Im Anfang war das Wort. Und das Wort war bei Gott, und Gott war das Wort. Dasselbe war im Anfang bei Gott. Alle Dinge sind durch dasselbe gemacht, und ohne dasselbe ist nichts gemacht, was gemacht ist. In ihm war das Leben, und das Leben war das Licht der Menschen... Und das Wort ward Fleisch und wohnte unter uns, und wir sahen seine Herrlichkeit.

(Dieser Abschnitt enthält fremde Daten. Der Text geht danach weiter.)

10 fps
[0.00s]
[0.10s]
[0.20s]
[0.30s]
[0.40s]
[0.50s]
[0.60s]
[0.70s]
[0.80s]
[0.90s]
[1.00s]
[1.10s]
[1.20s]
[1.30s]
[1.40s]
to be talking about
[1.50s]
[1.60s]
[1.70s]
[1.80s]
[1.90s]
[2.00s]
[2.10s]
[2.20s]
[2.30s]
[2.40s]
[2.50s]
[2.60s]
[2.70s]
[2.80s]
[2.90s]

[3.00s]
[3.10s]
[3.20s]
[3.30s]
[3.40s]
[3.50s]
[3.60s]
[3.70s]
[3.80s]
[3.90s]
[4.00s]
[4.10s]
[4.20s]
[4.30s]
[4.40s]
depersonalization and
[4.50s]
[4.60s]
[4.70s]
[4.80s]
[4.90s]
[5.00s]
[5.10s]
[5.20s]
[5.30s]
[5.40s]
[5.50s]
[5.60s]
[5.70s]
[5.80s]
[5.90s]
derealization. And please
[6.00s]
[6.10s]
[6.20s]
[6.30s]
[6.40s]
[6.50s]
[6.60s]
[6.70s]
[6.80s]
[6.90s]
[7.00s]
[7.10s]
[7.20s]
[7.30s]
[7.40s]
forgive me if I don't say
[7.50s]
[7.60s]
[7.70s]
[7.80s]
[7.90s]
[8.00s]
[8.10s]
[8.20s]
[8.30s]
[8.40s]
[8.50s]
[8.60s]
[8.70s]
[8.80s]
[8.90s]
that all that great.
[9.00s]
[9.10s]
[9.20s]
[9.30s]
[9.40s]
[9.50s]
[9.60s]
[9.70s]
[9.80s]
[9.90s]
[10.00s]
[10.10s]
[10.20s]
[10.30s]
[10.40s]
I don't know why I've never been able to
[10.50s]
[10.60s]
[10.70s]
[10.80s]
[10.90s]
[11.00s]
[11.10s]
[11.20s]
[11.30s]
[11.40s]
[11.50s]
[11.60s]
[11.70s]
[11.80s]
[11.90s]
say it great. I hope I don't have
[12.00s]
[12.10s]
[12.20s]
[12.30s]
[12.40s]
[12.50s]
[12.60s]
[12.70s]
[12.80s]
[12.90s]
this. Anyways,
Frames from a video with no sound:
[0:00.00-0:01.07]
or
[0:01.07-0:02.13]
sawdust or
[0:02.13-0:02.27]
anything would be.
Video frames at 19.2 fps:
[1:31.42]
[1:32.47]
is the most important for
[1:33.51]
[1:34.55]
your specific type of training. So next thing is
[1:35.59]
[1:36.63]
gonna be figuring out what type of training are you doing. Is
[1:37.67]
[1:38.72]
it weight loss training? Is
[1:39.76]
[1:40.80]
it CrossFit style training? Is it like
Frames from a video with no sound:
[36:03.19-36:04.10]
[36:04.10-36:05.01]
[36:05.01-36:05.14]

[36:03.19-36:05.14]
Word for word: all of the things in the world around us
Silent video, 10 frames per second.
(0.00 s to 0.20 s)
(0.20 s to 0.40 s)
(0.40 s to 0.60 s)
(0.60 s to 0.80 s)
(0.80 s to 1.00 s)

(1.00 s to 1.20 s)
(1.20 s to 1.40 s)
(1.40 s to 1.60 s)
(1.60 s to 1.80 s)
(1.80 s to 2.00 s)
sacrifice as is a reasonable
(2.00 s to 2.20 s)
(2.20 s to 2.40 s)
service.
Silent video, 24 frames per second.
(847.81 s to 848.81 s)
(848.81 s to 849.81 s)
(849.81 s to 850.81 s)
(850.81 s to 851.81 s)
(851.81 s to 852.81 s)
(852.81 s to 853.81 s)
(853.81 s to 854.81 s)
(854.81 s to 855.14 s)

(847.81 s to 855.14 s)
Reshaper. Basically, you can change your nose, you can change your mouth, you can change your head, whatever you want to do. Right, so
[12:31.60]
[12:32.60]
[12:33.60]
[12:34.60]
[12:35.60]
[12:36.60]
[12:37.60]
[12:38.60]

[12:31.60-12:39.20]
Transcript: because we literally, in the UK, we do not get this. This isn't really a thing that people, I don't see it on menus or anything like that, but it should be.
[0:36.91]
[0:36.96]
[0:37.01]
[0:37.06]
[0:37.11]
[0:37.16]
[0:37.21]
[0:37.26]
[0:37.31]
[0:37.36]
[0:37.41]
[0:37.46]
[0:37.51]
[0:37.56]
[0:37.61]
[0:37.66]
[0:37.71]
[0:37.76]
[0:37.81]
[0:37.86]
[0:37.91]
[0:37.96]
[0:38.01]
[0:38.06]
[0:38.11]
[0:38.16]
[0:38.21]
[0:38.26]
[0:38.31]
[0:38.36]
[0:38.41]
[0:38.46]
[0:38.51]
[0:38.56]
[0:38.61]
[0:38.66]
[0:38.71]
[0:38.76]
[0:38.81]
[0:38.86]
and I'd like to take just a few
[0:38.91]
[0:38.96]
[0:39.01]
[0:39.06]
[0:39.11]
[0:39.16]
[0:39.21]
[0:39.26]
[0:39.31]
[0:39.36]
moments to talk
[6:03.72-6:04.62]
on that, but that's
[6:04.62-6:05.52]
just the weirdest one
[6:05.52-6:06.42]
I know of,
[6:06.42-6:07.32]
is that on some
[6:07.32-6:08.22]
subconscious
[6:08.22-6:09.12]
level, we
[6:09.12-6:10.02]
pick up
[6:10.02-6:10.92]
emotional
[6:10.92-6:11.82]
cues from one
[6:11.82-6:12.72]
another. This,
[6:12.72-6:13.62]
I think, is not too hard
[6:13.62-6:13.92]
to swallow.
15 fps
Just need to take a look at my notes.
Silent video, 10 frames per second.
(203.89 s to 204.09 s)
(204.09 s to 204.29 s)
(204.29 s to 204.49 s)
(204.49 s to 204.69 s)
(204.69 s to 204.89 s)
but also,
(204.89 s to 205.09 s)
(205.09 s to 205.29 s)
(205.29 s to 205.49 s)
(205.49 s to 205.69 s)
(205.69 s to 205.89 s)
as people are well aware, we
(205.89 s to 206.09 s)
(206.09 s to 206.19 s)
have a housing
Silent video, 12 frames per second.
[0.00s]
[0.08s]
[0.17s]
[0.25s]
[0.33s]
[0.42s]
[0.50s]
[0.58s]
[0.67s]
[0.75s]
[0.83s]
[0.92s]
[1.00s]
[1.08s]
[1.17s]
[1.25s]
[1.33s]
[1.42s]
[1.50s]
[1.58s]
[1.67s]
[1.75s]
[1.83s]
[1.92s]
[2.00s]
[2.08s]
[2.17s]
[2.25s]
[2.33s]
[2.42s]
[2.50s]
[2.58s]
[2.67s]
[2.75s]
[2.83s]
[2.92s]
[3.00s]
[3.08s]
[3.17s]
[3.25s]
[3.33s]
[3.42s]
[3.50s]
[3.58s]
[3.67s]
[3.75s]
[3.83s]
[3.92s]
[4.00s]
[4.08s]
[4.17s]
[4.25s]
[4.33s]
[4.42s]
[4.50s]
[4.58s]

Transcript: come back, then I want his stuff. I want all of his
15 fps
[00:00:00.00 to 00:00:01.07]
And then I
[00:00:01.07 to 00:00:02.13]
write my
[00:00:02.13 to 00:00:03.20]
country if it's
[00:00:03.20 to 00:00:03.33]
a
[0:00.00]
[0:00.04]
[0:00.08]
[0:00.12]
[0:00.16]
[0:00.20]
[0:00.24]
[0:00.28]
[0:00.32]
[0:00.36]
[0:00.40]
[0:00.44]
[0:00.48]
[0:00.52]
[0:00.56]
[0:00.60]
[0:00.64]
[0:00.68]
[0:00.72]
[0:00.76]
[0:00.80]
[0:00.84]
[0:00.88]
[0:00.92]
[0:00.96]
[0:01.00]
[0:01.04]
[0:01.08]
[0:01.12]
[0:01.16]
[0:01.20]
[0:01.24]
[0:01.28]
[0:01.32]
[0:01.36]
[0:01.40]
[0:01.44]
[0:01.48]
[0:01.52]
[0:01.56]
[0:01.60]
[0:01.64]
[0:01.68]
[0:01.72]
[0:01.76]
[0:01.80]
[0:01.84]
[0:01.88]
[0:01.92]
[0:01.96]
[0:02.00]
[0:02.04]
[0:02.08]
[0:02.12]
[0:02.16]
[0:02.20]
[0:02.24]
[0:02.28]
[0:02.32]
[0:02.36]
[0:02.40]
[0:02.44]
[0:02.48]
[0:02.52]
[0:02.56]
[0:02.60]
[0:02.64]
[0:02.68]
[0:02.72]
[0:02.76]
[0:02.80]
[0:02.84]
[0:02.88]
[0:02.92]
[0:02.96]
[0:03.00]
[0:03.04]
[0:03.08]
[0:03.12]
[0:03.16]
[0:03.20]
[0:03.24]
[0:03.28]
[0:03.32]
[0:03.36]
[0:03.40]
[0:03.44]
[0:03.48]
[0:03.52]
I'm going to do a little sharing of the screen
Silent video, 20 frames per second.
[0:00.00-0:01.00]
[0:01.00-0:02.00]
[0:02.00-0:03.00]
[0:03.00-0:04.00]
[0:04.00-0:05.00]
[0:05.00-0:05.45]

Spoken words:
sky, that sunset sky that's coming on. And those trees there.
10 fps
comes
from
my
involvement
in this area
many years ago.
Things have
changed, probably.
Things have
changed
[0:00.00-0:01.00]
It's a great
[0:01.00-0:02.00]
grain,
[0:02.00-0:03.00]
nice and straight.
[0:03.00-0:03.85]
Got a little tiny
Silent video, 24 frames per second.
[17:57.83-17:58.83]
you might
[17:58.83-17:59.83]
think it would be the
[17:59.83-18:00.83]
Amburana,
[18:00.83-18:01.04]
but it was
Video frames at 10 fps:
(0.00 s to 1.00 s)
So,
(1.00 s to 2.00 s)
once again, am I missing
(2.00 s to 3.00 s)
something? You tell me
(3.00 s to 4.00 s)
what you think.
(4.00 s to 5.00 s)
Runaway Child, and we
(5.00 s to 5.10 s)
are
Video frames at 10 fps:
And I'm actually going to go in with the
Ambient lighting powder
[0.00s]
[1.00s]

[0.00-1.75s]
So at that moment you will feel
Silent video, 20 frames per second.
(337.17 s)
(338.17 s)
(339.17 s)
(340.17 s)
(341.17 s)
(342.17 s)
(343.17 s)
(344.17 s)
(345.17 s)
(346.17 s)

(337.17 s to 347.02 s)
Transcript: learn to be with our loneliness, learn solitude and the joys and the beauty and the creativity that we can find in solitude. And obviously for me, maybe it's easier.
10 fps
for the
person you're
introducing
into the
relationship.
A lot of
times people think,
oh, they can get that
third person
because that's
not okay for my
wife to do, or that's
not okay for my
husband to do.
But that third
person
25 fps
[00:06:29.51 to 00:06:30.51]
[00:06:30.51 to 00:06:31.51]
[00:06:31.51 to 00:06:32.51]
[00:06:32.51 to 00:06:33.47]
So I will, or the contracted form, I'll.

Das Wunder geht weiter. Das erleben wir heute. Daran freuen wir uns. Ich danke allen, die auch in schweren Zeiten der Gemeinde Jesu Christi die Treue gehalten haben. Möge die Gewissheit unseres Glaubens Ihre Gemeinde tragen und geleiten. Nutzen Sie diesen Raum in der Gewissheit: Einen anderen Grund kann niemand legen als den, der gelegt ist, welcher ist Jesus Christus. Und vielleicht trägt dieser Tag dazu bei, dass Sie erneut Feuer fangen und Leidenschaft entwickeln für Ihre Gemeinde in Schenkenberg für den Glauben an Jesus als den lebendigen Herrn und bekennen mit Josua: Ich aber und mein Haus wollen dem HERRN dienen.